Ce que le serveur voit malgré tout

Le bout en bout protège le contenu. Il ne protège presque rien d'autre, et cette nuance est trop souvent passée sous silence.

Les métadonnées

Même sans lire un seul message, le serveur observe :

Ce que le serveur observe Sous quelle forme
Qui écrit à qui Les identifiants de compte
Quand L'horodatage de chaque message
Combien La taille et la fréquence des échanges
D'où L'adresse IP, le type d'appareil

Ces données ne sont pas chiffrées, car le serveur en a besoin pour acheminer les messages.

Pourquoi c'est loin d'être anodin

On croit volontiers que sans le contenu, ces informations sont inoffensives. C'est faux, et un exemple le montre mieux qu'un long raisonnement.

Suppose que le serveur observe : un message vers un cabinet d'oncologie, puis vers un proche, puis vers un employeur, tard le soir, plusieurs fois par semaine. Il n'a lu aucun message. Il en sait pourtant beaucoup.

Les métadonnées se prêtent en outre parfaitement à l'analyse automatique : elles sont structurées et régulières, là où le texte demanderait une interprétation.

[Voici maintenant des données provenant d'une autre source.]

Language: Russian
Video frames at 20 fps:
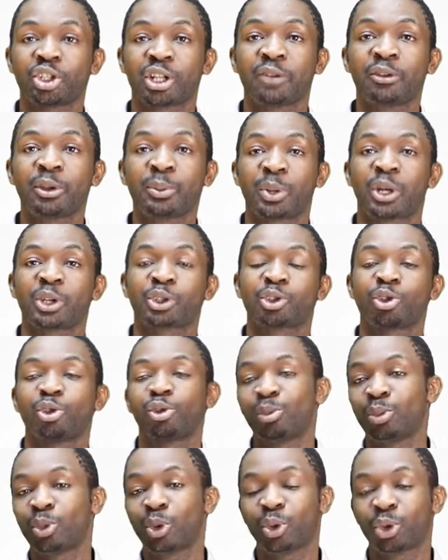человек
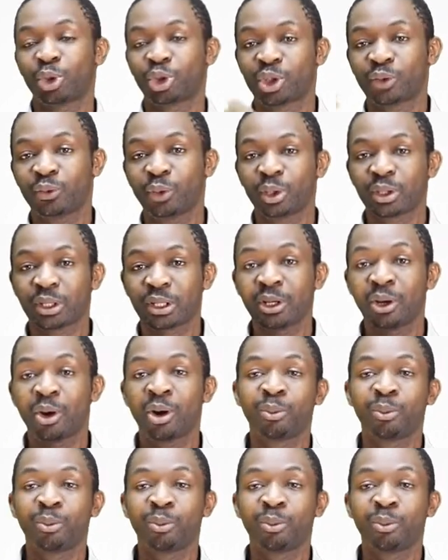прошел много чего-то,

Ce que les services tentent

Certains protocoles réduisent ces traces. L'expéditeur scellé chiffre l'identité de l'émetteur pour que le serveur ne connaisse que le destinataire. D'autres approches ajoutent des délais ou du trafic factice.

Mais la protection reste partielle : le serveur doit bien savoir où livrer.

À retenir pour tes propres choix

Le chiffrement de bout en bout est une excellente protection du contenu. Si ton besoin porte sur le fait même d'être en contact avec quelqu'un, il ne suffit pas.

Une annonce du type « nous ne pouvons pas lire vos messages » est probablement vraie. Elle ne signifie pas « nous ne savons rien de vous ».